Skip the pictures and write out, word for word, the lines below from the one with "[00:00:01.80 to 00:00:02.70]" through the one with "Lip reading: [no speech]", inclusive.

● ● ● ● ● ● ●

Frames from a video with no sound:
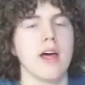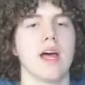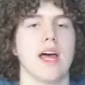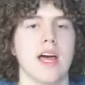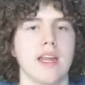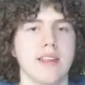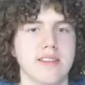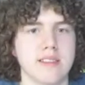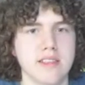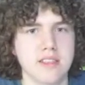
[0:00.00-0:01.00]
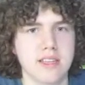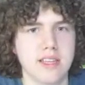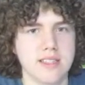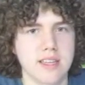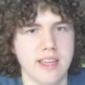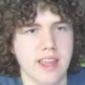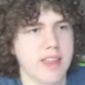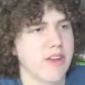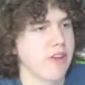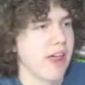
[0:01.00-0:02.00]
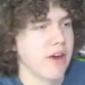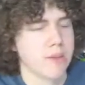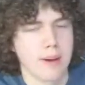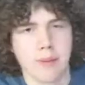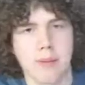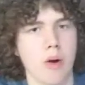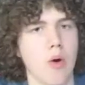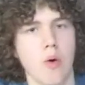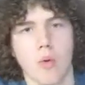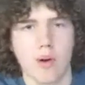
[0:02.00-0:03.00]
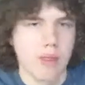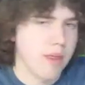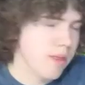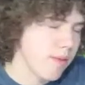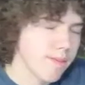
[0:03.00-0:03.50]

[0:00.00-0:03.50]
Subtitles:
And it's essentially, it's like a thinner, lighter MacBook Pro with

● ● ● ● ● ● ●

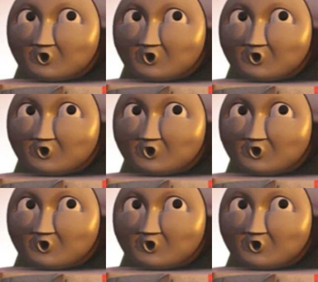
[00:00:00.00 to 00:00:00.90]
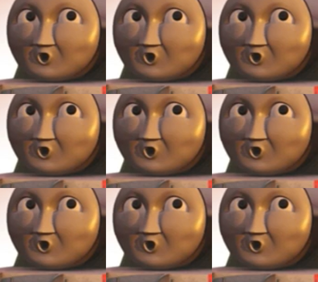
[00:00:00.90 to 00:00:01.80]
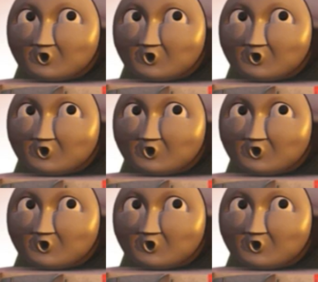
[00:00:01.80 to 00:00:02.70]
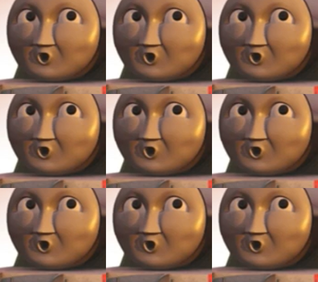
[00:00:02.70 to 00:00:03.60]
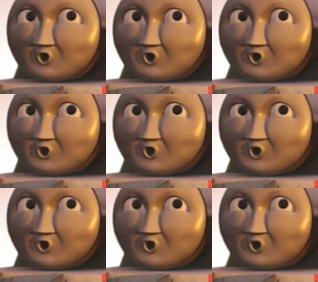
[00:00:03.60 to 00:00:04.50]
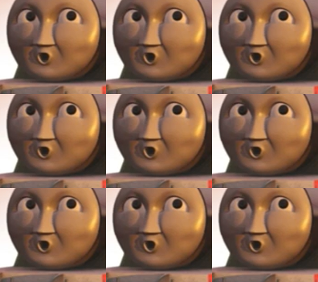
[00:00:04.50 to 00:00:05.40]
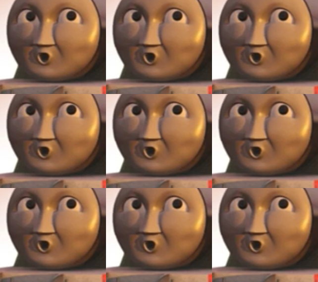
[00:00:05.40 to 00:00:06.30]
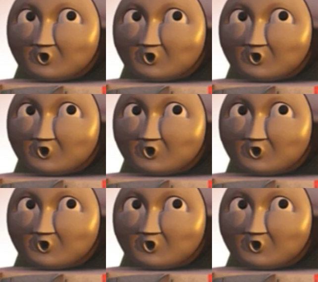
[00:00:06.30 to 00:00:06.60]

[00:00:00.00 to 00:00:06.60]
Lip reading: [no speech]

● ● ● ● ● ● ●

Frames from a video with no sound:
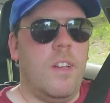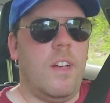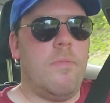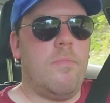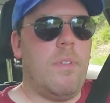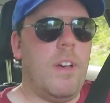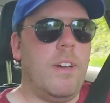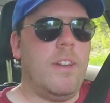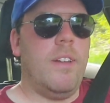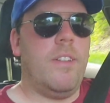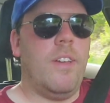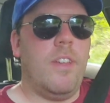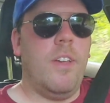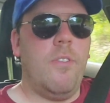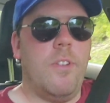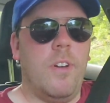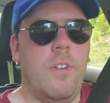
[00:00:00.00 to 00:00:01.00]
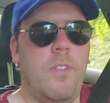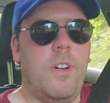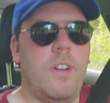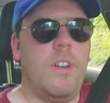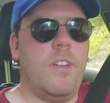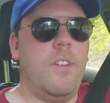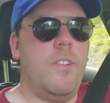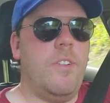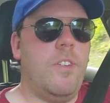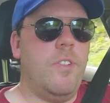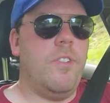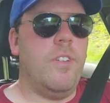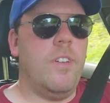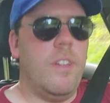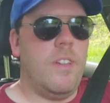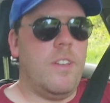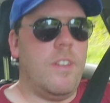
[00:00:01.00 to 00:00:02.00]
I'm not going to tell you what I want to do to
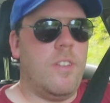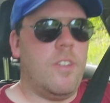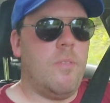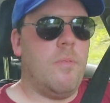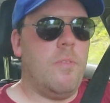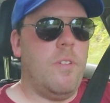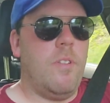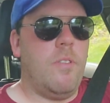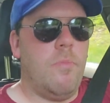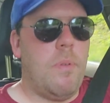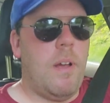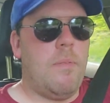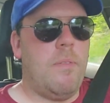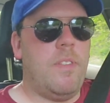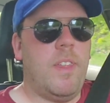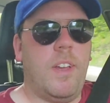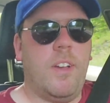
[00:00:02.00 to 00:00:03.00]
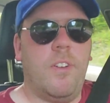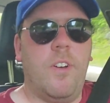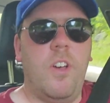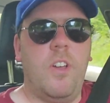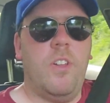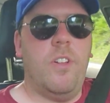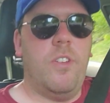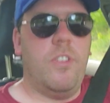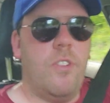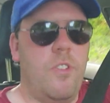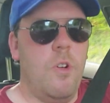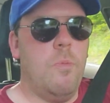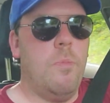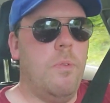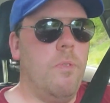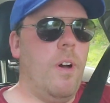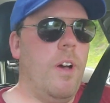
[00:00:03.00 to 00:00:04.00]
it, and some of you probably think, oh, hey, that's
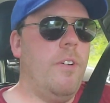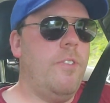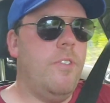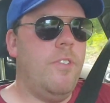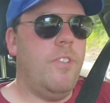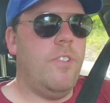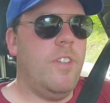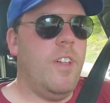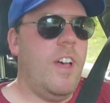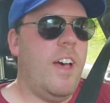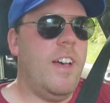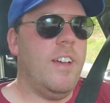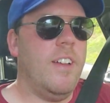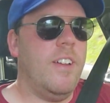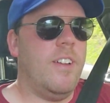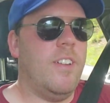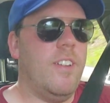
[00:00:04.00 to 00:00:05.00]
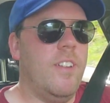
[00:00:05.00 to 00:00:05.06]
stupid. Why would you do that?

● ● ● ● ● ● ●

Result:
[00:00:01.80 to 00:00:02.70]
[00:00:02.70 to 00:00:03.60]
[00:00:03.60 to 00:00:04.50]
[00:00:04.50 to 00:00:05.40]
[00:00:05.40 to 00:00:06.30]
[00:00:06.30 to 00:00:06.60]

[00:00:00.00 to 00:00:06.60]
Lip reading: [no speech]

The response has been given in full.